» Activity: The whole answer is the data below, retyped exactly.

___ Dataset excerpts

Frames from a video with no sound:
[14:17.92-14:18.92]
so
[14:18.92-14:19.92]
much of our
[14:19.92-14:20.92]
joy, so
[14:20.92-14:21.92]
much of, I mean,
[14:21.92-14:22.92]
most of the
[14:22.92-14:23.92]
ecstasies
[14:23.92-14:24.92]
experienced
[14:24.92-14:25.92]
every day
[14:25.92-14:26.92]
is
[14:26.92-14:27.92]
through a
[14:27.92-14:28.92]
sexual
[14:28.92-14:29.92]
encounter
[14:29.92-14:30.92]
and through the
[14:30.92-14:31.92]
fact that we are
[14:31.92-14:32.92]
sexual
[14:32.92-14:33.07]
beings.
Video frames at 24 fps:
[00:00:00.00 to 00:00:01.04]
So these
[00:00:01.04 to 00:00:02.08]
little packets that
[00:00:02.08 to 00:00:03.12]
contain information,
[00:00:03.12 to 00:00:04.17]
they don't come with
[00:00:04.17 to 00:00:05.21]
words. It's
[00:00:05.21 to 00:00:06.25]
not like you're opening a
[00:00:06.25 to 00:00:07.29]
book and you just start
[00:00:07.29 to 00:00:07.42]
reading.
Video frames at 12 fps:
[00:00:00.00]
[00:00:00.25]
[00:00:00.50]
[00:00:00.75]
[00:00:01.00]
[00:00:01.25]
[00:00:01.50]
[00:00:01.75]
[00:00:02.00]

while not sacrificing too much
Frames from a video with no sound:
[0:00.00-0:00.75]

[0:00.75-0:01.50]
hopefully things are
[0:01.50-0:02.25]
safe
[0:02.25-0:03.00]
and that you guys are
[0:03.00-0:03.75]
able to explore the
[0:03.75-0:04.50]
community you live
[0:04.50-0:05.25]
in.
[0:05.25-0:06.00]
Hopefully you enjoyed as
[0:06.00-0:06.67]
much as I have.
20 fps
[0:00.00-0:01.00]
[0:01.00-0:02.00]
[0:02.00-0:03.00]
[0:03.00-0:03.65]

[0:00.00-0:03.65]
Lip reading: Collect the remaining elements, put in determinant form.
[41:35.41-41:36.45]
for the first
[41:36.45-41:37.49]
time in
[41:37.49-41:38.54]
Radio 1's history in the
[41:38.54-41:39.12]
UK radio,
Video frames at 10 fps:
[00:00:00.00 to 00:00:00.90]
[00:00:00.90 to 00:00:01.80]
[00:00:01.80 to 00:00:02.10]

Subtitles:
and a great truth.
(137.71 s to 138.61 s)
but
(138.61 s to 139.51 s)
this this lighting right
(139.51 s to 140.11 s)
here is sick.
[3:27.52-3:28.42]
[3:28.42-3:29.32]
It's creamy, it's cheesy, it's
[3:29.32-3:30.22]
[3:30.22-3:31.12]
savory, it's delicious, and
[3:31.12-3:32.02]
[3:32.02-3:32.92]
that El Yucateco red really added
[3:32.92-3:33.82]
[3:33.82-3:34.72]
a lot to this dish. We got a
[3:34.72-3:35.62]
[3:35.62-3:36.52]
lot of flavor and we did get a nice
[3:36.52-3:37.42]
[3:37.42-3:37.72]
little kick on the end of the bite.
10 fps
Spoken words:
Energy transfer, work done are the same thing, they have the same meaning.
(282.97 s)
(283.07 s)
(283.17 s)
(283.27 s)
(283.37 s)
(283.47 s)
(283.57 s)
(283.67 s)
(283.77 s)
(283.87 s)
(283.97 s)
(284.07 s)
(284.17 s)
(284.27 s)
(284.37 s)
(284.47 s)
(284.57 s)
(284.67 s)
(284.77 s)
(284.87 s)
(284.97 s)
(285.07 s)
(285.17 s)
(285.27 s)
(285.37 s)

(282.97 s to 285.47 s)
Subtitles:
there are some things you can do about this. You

______

» Exercise answer:
Frames from a video with no sound:
[14:17.92-14:18.92]
so
[14:18.92-14:19.92]
much of our
[14:19.92-14:20.92]
joy, so
[14:20.92-14:21.92]
much of, I mean,
[14:21.92-14:22.92]
most of the
[14:22.92-14:23.92]
ecstasies
[14:23.92-14:24.92]
experienced
[14:24.92-14:25.92]
every day
[14:25.92-14:26.92]
is
[14:26.92-14:27.92]
through a
[14:27.92-14:28.92]
sexual
[14:28.92-14:29.92]
encounter
[14:29.92-14:30.92]
and through the
[14:30.92-14:31.92]
fact that we are
[14:31.92-14:32.92]
sexual
[14:32.92-14:33.07]
beings.
Video frames at 24 fps:
[00:00:00.00 to 00:00:01.04]
So these
[00:00:01.04 to 00:00:02.08]
little packets that
[00:00:02.08 to 00:00:03.12]
contain information,
[00:00:03.12 to 00:00:04.17]
they don't come with
[00:00:04.17 to 00:00:05.21]
words. It's
[00:00:05.21 to 00:00:06.25]
not like you're opening a
[00:00:06.25 to 00:00:07.29]
book and you just start
[00:00:07.29 to 00:00:07.42]
reading.
Video frames at 12 fps:
[00:00:00.00]
[00:00:00.25]
[00:00:00.50]
[00:00:00.75]
[00:00:01.00]
[00:00:01.25]
[00:00:01.50]
[00:00:01.75]
[00:00:02.00]

while not sacrificing too much
Frames from a video with no sound:
[0:00.00-0:00.75]

[0:00.75-0:01.50]
hopefully things are
[0:01.50-0:02.25]
safe
[0:02.25-0:03.00]
and that you guys are
[0:03.00-0:03.75]
able to explore the
[0:03.75-0:04.50]
community you live
[0:04.50-0:05.25]
in.
[0:05.25-0:06.00]
Hopefully you enjoyed as
[0:06.00-0:06.67]
much as I have.
20 fps
[0:00.00-0:01.00]
[0:01.00-0:02.00]
[0:02.00-0:03.00]
[0:03.00-0:03.65]

[0:00.00-0:03.65]
Lip reading: Collect the remaining elements, put in determinant form.
[41:35.41-41:36.45]
for the first
[41:36.45-41:37.49]
time in
[41:37.49-41:38.54]
Radio 1's history in the
[41:38.54-41:39.12]
UK radio,
Video frames at 10 fps:
[00:00:00.00 to 00:00:00.90]
[00:00:00.90 to 00:00:01.80]
[00:00:01.80 to 00:00:02.10]

Subtitles:
and a great truth.
(137.71 s to 138.61 s)
but
(138.61 s to 139.51 s)
this this lighting right
(139.51 s to 140.11 s)
here is sick.
[3:27.52-3:28.42]
[3:28.42-3:29.32]
It's creamy, it's cheesy, it's
[3:29.32-3:30.22]
[3:30.22-3:31.12]
savory, it's delicious, and
[3:31.12-3:32.02]
[3:32.02-3:32.92]
that El Yucateco red really added
[3:32.92-3:33.82]
[3:33.82-3:34.72]
a lot to this dish. We got a
[3:34.72-3:35.62]
[3:35.62-3:36.52]
lot of flavor and we did get a nice
[3:36.52-3:37.42]
[3:37.42-3:37.72]
little kick on the end of the bite.
10 fps
Spoken words:
Energy transfer, work done are the same thing, they have the same meaning.
(282.97 s)
(283.07 s)
(283.17 s)
(283.27 s)
(283.37 s)
(283.47 s)
(283.57 s)
(283.67 s)
(283.77 s)
(283.87 s)
(283.97 s)
(284.07 s)
(284.17 s)
(284.27 s)
(284.37 s)
(284.47 s)
(284.57 s)
(284.67 s)
(284.77 s)
(284.87 s)
(284.97 s)
(285.07 s)
(285.17 s)
(285.27 s)
(285.37 s)

(282.97 s to 285.47 s)
Subtitles:
there are some things you can do about this. You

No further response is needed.